Train Agents#

You can train your agents using either your environment or an environment contained in the GymPR library. Since GymPR is designed, such that all environments follow standard RL APIs, it is possible to use common RL libraries, which contain implementations of RL algorithms, such as Stable-Baselines3 or Tianshou. Since RL typically requires the management of a large number of hyper-parameters, we recommend the use of frameworks such as Hydra or hydra-zen to configure complex training and evaluation scenarios.

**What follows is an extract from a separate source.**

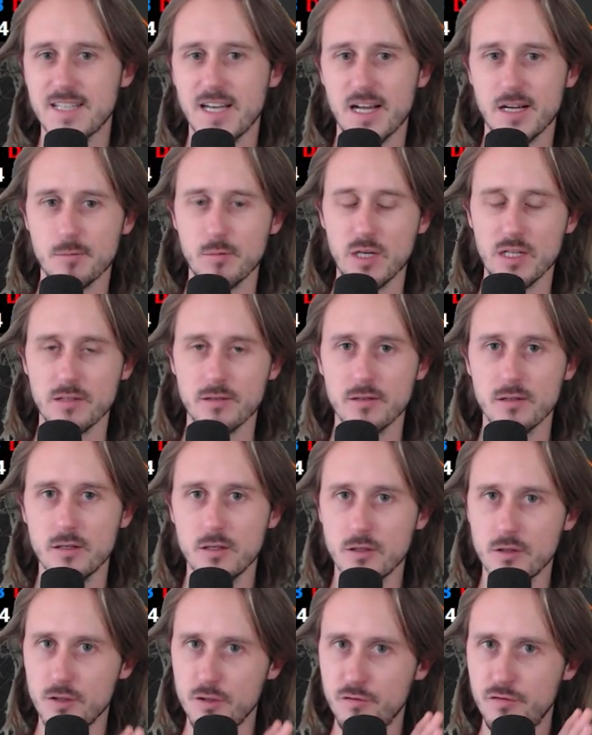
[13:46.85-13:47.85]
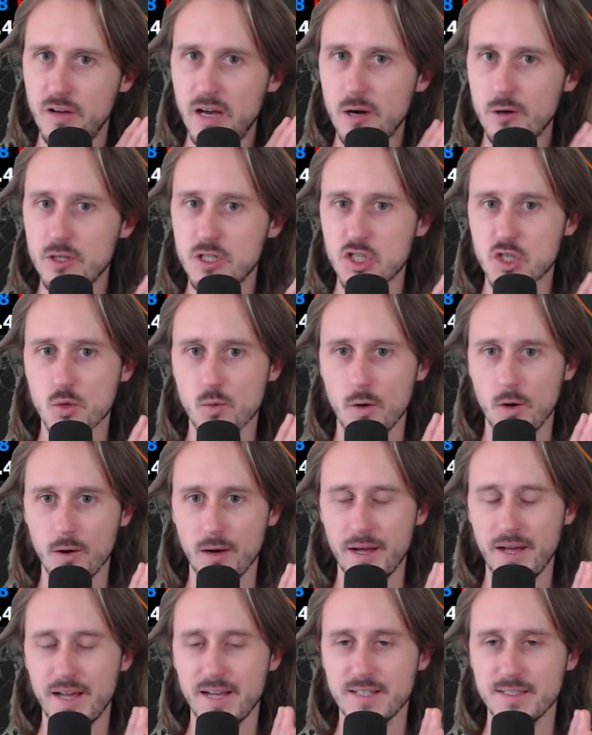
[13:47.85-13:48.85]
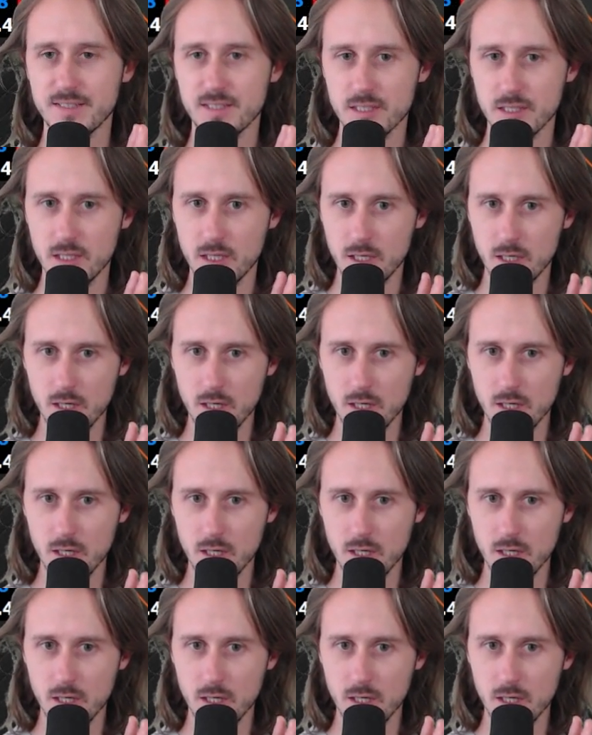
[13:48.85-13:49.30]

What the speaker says: segment, the very strong hands.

Training with Stable-Baselines3#

The following example shows how to train an agent using Stable-Baselines3. To use the example, please install Stable-Baselines3 as described in the documentation.

Note

This is a simplified example that is not guaranteed to converge, as the default parameters are used. In addition, this example is not meant to show the use of Hydra or hydra-zen.

import gymnasium as gym
from stable_baselines3 import SAC, HerReplayBuffer

env = gym.make('BenchmarkPushingEnv-v0')
# copy_info_dict=True, as information about collisions is stored in the info dictionary to avoid
# computationally  expensive collision checking calculations when the data is relabeled (HER)
model = SAC(
    policy='MultiInputPolicy',
    env=env,
    replay_buffer_class=HerReplayBuffer,
    replay_buffer_kwargs={'copy_info_dict': True}
)
model.learn(total_timesteps=int(1e6))